Si mal il y a, il est plus profond. Ce qui peut étonner c’est le paradoxe des discours et de la pratique politique. De tous côtés sont claironnées « la transparence » et « la politique autrement ». Allusion à peine voilée aux dérives d’antan et finalement pas si lointaines. Mais plus grave encore est la contradiction de fond entre le désir par la démocratie de marché de façonner un citoyen désaffecté de la chose publique, et les paroles affectées de la désertion démocratique. Depuis des décennies on s’emploie à giscardiser la vie politique. Mitiger le clivage droite/gauche dans la soupe tiédasse de la soumission au commerce de tout. Ce qui fait foi, ce n’est plus le projet politique, mais la capacité à consommer. Cette démocratie instantanée, ce niveau supérieur et reptilien du choix de « citoyen ». Comment s’étonner que l’électeur finalement devenu « raisonnable », c’est-à-dire débarrassé des archaïsmes de la pensée politique puisse imaginer un autre projet politique que son prochain shopping en grande surface. Comment s’étonner qu’un dimanche de vote, l’individu composite de la démocratie moderne, parce qu’il a un petit coup de fatigue préfère traînasser dans le camp retranché de ses petites sociabilités, plutôt que de s’occuper des affaires publiques. Pourtant, les hiérarques émargeant à l’UMP tiennent le discours ébahi de la démocratie en capilotade. Pris à leur propre jeu, ils souhaitent un plébiscite réactionnaire en même temps qu’une désaffection de la chose publique. Une désaffection qu’ils ont eux-mêmes organisée, programmée.

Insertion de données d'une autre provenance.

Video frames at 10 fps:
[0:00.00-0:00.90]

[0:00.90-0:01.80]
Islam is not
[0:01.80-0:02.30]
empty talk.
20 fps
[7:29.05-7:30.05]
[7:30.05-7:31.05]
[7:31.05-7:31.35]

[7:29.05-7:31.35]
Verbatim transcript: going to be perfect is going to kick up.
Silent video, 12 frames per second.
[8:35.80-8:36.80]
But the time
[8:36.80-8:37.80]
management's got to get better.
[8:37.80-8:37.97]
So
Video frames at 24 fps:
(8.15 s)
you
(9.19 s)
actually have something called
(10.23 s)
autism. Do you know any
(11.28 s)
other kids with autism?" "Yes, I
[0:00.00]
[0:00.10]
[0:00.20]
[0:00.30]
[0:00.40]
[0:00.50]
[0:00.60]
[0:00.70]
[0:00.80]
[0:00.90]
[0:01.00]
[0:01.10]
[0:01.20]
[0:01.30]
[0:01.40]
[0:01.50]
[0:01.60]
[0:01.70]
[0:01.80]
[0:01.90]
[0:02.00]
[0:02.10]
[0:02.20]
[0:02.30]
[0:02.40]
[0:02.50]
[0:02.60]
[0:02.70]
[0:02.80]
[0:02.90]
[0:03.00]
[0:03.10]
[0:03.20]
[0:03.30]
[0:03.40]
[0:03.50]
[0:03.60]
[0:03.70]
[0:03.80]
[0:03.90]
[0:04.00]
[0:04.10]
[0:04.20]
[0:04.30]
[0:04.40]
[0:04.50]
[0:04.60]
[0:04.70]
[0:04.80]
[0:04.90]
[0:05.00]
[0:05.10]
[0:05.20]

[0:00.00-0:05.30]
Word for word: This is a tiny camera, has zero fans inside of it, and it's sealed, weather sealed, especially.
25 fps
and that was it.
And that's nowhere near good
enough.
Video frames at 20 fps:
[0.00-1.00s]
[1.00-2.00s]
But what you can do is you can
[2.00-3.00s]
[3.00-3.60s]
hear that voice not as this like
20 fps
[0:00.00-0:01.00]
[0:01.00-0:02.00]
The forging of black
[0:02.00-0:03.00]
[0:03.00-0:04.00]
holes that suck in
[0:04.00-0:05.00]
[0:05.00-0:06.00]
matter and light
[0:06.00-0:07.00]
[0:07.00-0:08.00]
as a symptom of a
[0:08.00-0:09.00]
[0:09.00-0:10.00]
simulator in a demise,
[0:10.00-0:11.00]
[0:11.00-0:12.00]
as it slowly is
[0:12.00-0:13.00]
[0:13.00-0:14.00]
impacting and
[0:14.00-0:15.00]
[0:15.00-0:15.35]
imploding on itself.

La gravité de circonstance ne sert que la justification d’un échec. La « gauche » a lâché prise depuis des lustres. Elle reflue en bon ordre. La pensée de marché remplit l’espace médiatique. Pour infuser dans l’espace politique et démocratique. Elle y répand un individualisme flasque. Un message infiniment plus puissant sur le consentement que ne pourra le geindre le politicien (faussement) déçus par des listes lacunaires. L’objectif de démocratie façon droite sans complexe est presque atteint. Baigner l’électeur dans un fatalisme démobilisateur et organiser des happenings plébiscitaires ponctuels. Pour se donner le frisson de la démocratie.